→ **Saved entries**:
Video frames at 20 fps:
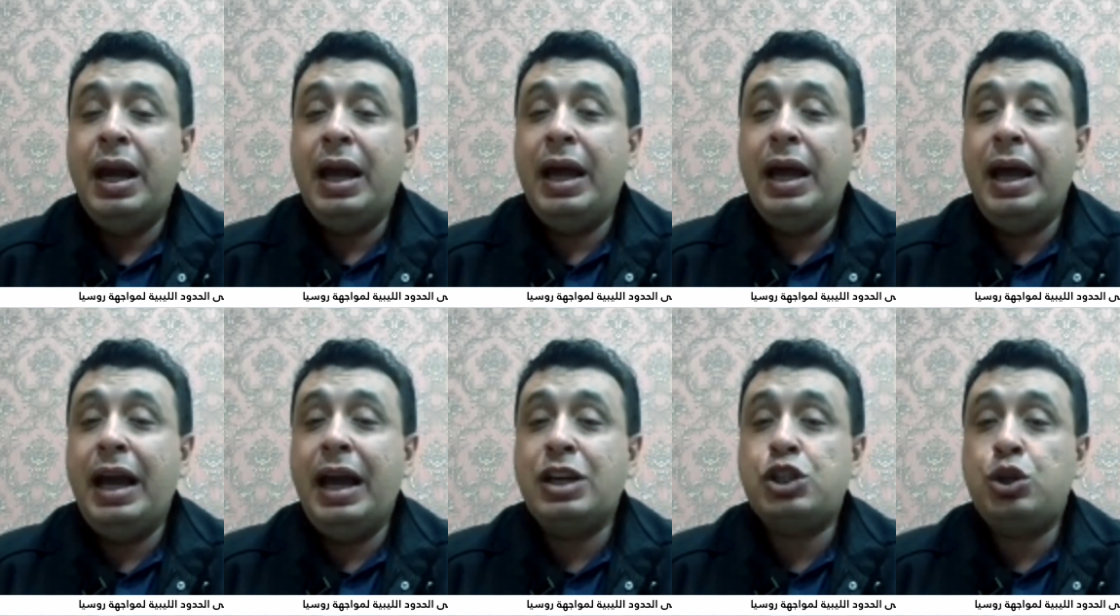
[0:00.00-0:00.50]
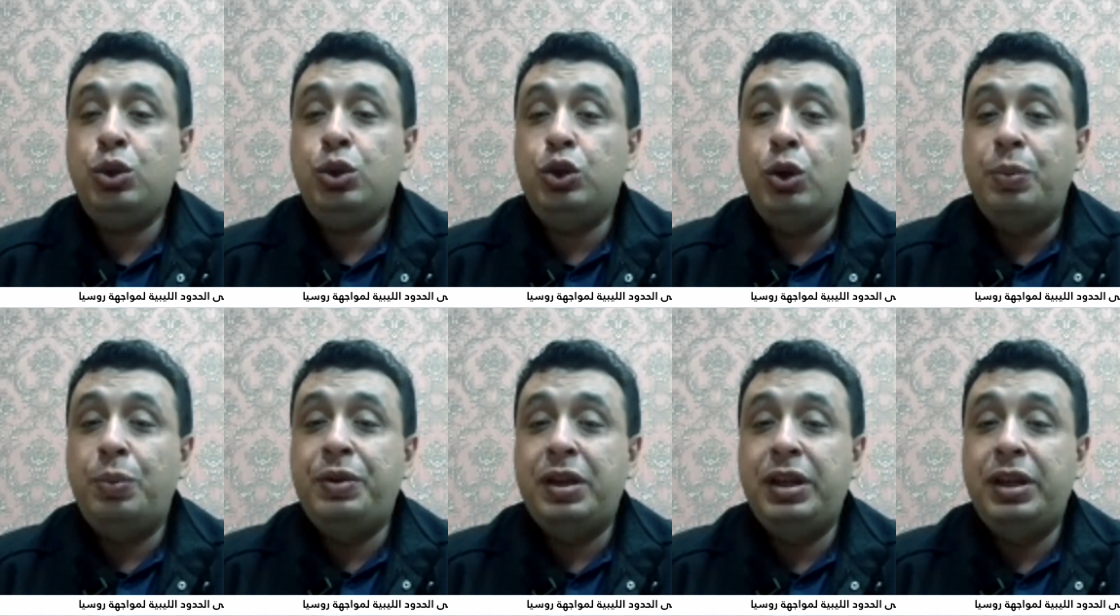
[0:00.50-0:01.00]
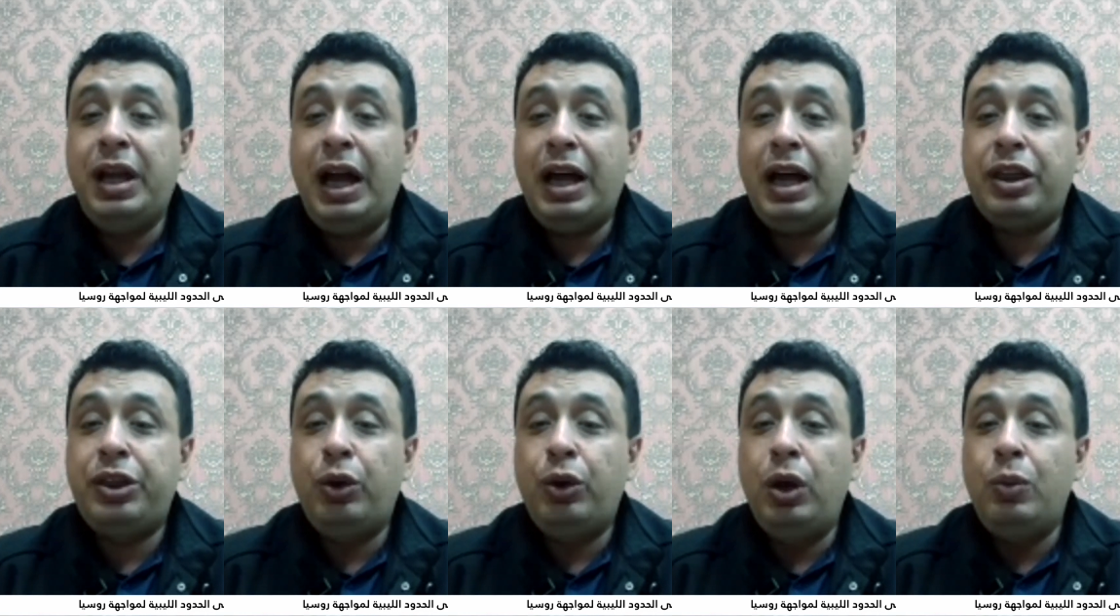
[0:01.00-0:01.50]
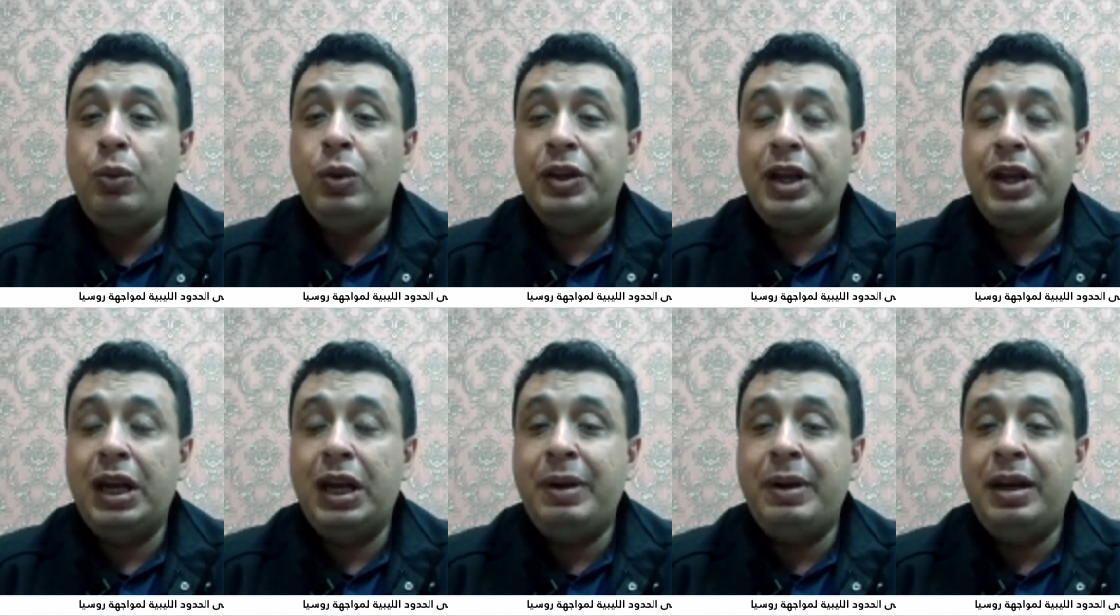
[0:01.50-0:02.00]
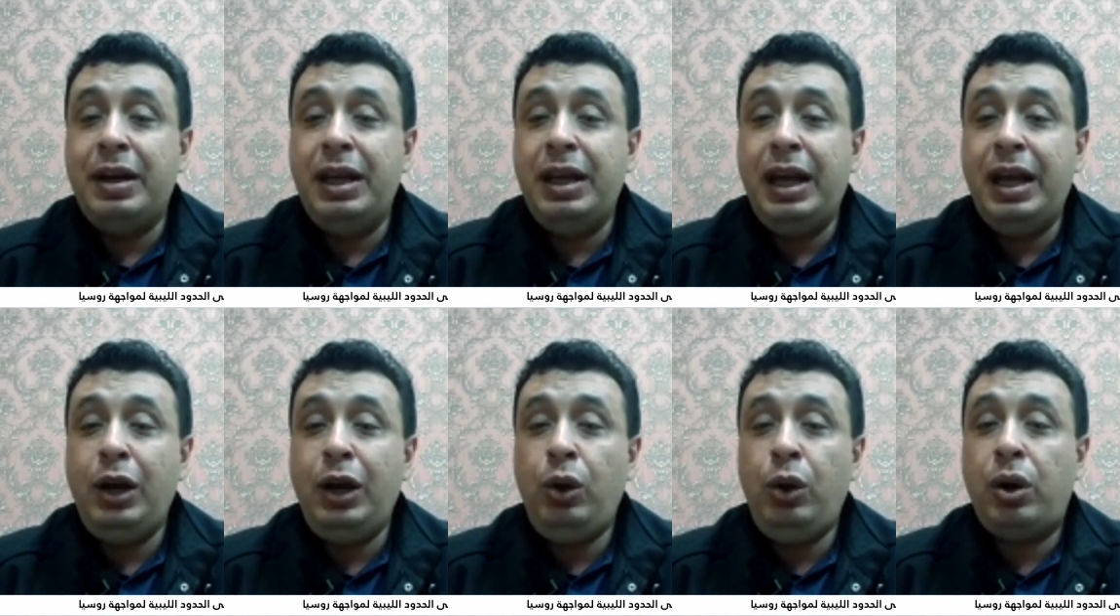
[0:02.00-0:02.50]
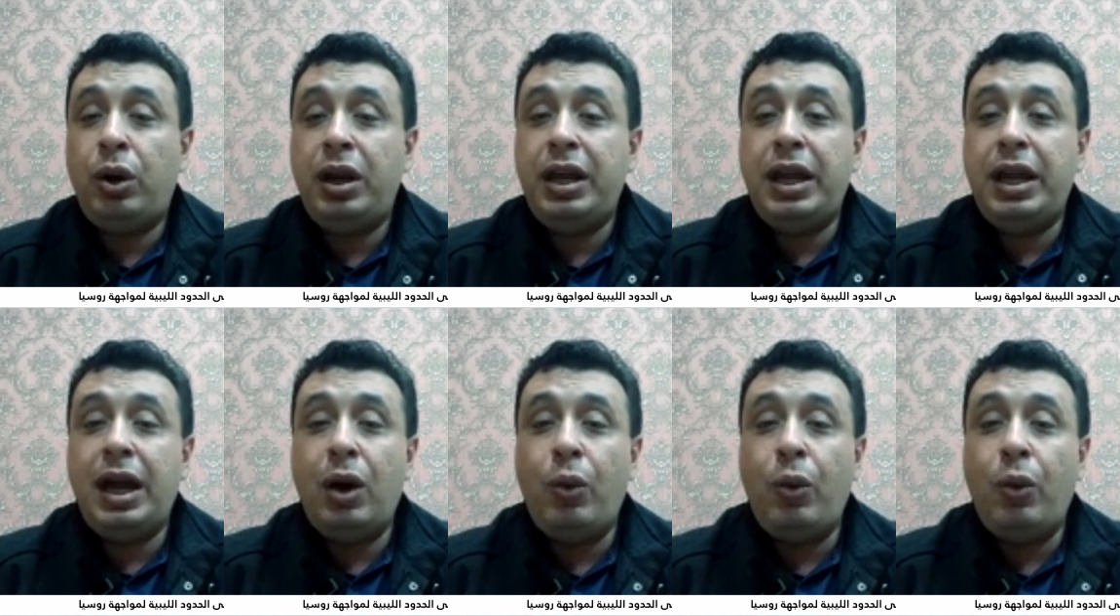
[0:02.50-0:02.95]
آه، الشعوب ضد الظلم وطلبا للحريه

→ **WHAT YOU HAVE TO DO**: With the pictures omitted, the entries are to be transcribed in full, exactly as they appear.

→ **EXPECTED OUTPUT**:
Video frames at 20 fps:
[0:00.00-0:00.50]
[0:00.50-0:01.00]
[0:01.00-0:01.50]
[0:01.50-0:02.00]
[0:02.00-0:02.50]
[0:02.50-0:02.95]
آه، الشعوب ضد الظلم وطلبا للحريه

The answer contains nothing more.